NEW YORK—Vegetables have their secrets. The key is knowing how to coax them out.
Alana Chernila, who spent almost a decade working at the Great Barrington farmers market in Massachusetts, is a master vegetable alchemist. To marketgoers unsure about how to prepare their vegetables, she dispensed counsel, secrets gleaned over years of experimentation and conversation.
In her new book, “Eating From the Ground Up,” she provides invaluable advice for unlocking the flavors of vegetables, however mysterious or familiar.
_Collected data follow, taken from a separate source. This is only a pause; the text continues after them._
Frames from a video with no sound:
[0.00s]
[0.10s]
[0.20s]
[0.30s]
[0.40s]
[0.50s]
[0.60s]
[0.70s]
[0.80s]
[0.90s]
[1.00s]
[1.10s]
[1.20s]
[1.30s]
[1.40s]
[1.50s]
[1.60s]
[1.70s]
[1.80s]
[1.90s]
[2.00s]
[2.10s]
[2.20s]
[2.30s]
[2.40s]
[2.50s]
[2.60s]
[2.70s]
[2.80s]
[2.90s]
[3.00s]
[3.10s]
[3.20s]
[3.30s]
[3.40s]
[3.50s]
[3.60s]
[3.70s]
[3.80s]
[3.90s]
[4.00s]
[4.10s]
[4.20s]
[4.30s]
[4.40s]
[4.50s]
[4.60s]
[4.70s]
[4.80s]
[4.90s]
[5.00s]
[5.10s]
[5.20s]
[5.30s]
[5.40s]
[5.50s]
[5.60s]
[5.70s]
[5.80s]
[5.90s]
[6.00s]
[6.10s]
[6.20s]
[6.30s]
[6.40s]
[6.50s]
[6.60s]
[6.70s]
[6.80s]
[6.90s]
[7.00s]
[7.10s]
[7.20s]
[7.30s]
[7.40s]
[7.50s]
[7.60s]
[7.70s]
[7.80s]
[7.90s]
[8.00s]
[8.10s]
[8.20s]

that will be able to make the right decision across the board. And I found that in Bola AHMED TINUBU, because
Cauliflower, for example, is roasted, bursting with spectacular flavor, its nuttiness augmented by little earthy pops of cumin seeds. Potatoes, steamed before being roasted, are impossibly, perfectly golden and crunchy on the outside and fluffy inside.
Even radishes, whose spiciness peaks in the summertime heat, are tamed to earthy, melt-in-your-mouth tenderness, simply through roasting.
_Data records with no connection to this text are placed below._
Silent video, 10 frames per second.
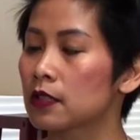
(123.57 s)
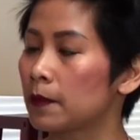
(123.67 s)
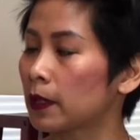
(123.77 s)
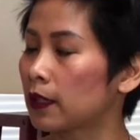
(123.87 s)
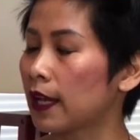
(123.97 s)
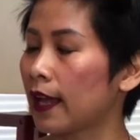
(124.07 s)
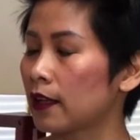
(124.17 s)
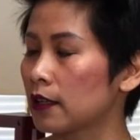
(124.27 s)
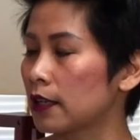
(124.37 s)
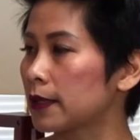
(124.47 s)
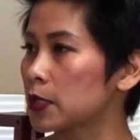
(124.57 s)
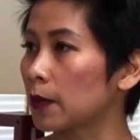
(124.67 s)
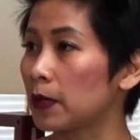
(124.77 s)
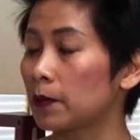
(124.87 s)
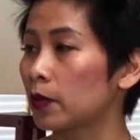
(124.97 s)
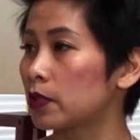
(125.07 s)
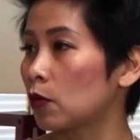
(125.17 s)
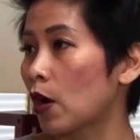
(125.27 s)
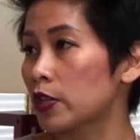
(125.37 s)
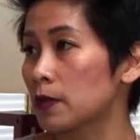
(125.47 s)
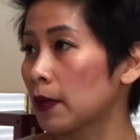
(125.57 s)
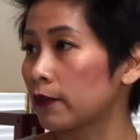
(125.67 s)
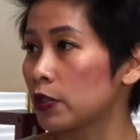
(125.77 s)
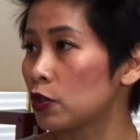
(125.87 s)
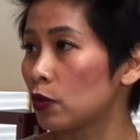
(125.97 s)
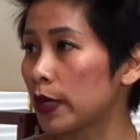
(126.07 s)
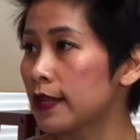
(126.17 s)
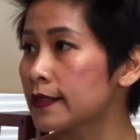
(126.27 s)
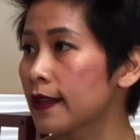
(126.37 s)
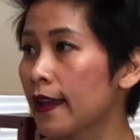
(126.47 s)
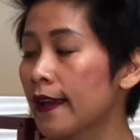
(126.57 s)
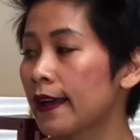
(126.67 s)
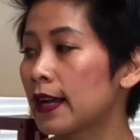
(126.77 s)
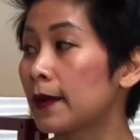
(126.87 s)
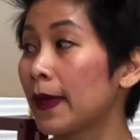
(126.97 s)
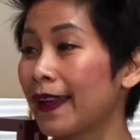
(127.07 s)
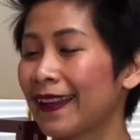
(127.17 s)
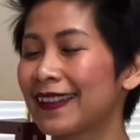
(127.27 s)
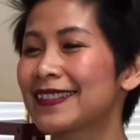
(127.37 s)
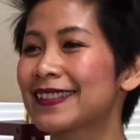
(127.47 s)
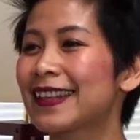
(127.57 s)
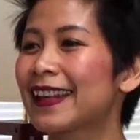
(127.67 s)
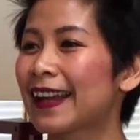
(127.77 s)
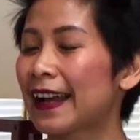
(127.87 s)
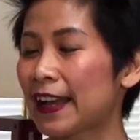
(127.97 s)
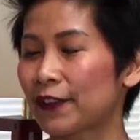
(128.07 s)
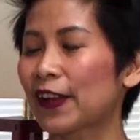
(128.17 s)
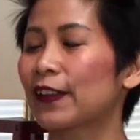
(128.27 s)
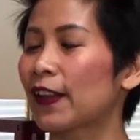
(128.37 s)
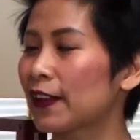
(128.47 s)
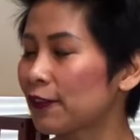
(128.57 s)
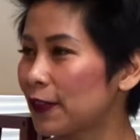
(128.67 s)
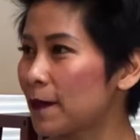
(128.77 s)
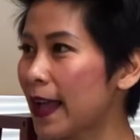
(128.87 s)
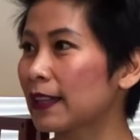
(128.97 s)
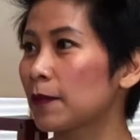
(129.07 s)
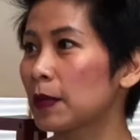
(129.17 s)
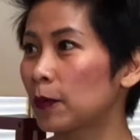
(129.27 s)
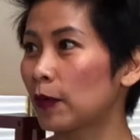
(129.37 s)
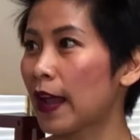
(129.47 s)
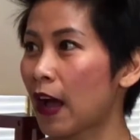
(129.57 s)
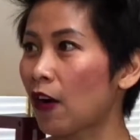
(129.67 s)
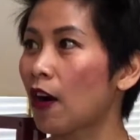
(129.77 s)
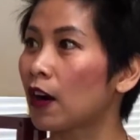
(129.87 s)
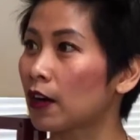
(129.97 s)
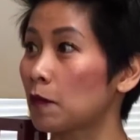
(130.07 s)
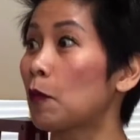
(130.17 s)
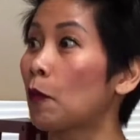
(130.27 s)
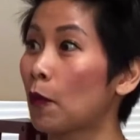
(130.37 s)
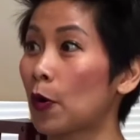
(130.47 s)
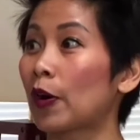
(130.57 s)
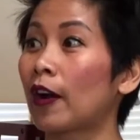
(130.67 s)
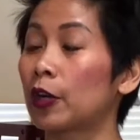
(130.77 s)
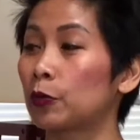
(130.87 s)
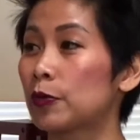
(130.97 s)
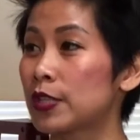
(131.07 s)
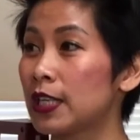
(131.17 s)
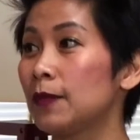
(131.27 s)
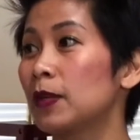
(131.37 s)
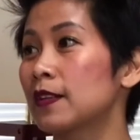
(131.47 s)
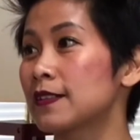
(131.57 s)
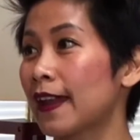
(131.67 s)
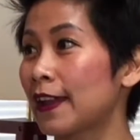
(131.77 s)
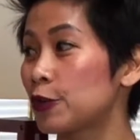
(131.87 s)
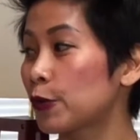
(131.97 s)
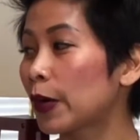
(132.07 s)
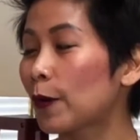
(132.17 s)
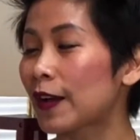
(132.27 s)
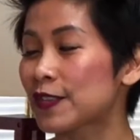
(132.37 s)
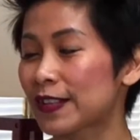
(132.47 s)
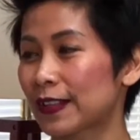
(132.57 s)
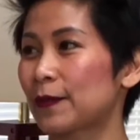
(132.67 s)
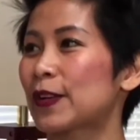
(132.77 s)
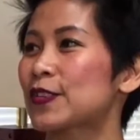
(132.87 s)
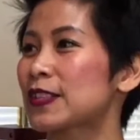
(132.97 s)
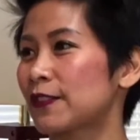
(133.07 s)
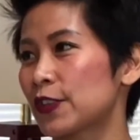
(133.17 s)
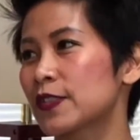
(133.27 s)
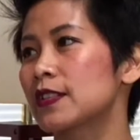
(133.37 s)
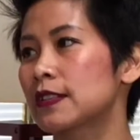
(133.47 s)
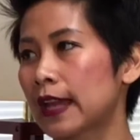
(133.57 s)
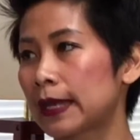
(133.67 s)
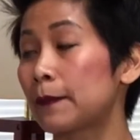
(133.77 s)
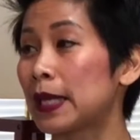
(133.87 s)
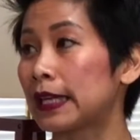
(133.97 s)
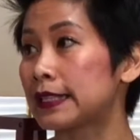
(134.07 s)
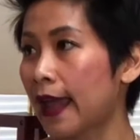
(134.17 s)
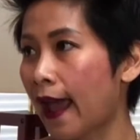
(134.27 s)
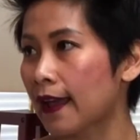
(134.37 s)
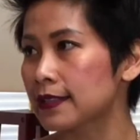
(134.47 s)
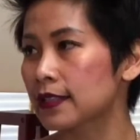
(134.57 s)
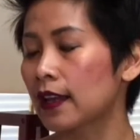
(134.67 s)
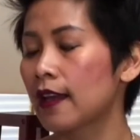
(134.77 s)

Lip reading: typically tell people to wash them every 2 weeks, and I've gotten a lot of feedback that people now are more on a routine because they enjoy washing their brushes versus like it being a task.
Visiting the farmers market at Tompkins Square Park in New York on a recent March afternoon, Chernila spent some time admiring the cabbages, praising them like old friends, and examining purple-white-hued turnip globes.
“I would mash these up and put them in a shepherd’s pie [along with potatoes],” she mused. “They need some fat, a little cream, and then they’re really great.” She looked at the parsnips next to them. Why not add those too?
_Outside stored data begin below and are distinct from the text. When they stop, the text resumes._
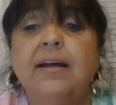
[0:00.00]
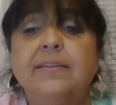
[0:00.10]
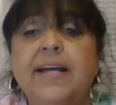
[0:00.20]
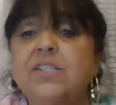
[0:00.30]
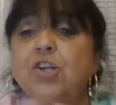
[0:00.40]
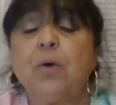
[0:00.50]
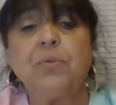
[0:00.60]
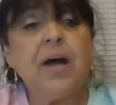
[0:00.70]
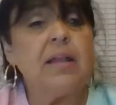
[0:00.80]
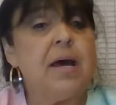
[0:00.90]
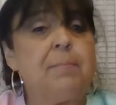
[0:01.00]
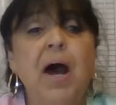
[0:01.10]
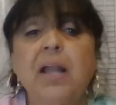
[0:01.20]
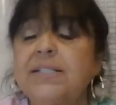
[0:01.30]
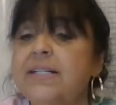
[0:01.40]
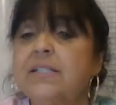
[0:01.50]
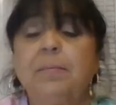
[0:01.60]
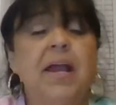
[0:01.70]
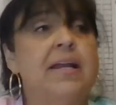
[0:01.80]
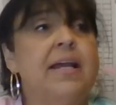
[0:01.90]
they start with all that politics
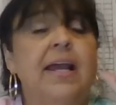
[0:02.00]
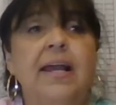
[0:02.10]
and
The little fingerling potatoes are some of her favorites. Because they are so delicate, she never roasts them; it would dry them too much. Instead, she steams and serves them with a vibrant salsa verde of parsley, basil, garlic, and anchovies.
And with springtime around the corner, a slew of greens will soon beckon—spinach, dandelion greens, spring nettles. “I crave all the bitter, fresh things,” said Chernila. “It’s amazing how dairy and fat will partner with bitter vegetables, especially, to work magic.”
Take broccoli rabe, which when steamed, is bitter, spicy, and fairly unpalatable.
“But then if you braise it with a bit of butter, it gets 10 more flavors in it,” she said, praising its grassiness and sweetness. “I find a little butter, a little cream transforms all these flavors that can be really hard to take in.”
Acidity—whether from lemon or vinegar—can work the same magic. What’s key is that the transformation can happen without much work. When you get home on a weeknight with no plan in mind and random vegetables in the fridge, her advice comes in very handy.
Lessons From Vegetables
These days, vegetables are often hidden in dishes. Like some shady contraband, beets are sneaked into brownies, peas concealed in mac ‘n’ cheese, and zucchini camouflaged as noodles.
Chernila prefers her vegetables to be in plain sight.
“I like to help them be more what they are, rather than pretending they’re something else,” she said.
It’s a good rule for life, in general. “Keeping things simple” is another.
She added, “Being patient—knowing that if you wait until the right time for something, it’s going to taste so much better.”
Chernila paused, the light of the afternoon sun shining upon the vegetables at the farmers market.
“Vegetables have helped teach me to enjoy eating,” she said. “It can be so tempting with vegetables to be like, ‘It’s so healthy! I need to eat more vegetables.’ But if you really put energy into having one, two, three vegetables at each meal, you can forget [about] health. Just enjoy it! It’s a whole other kind of health.”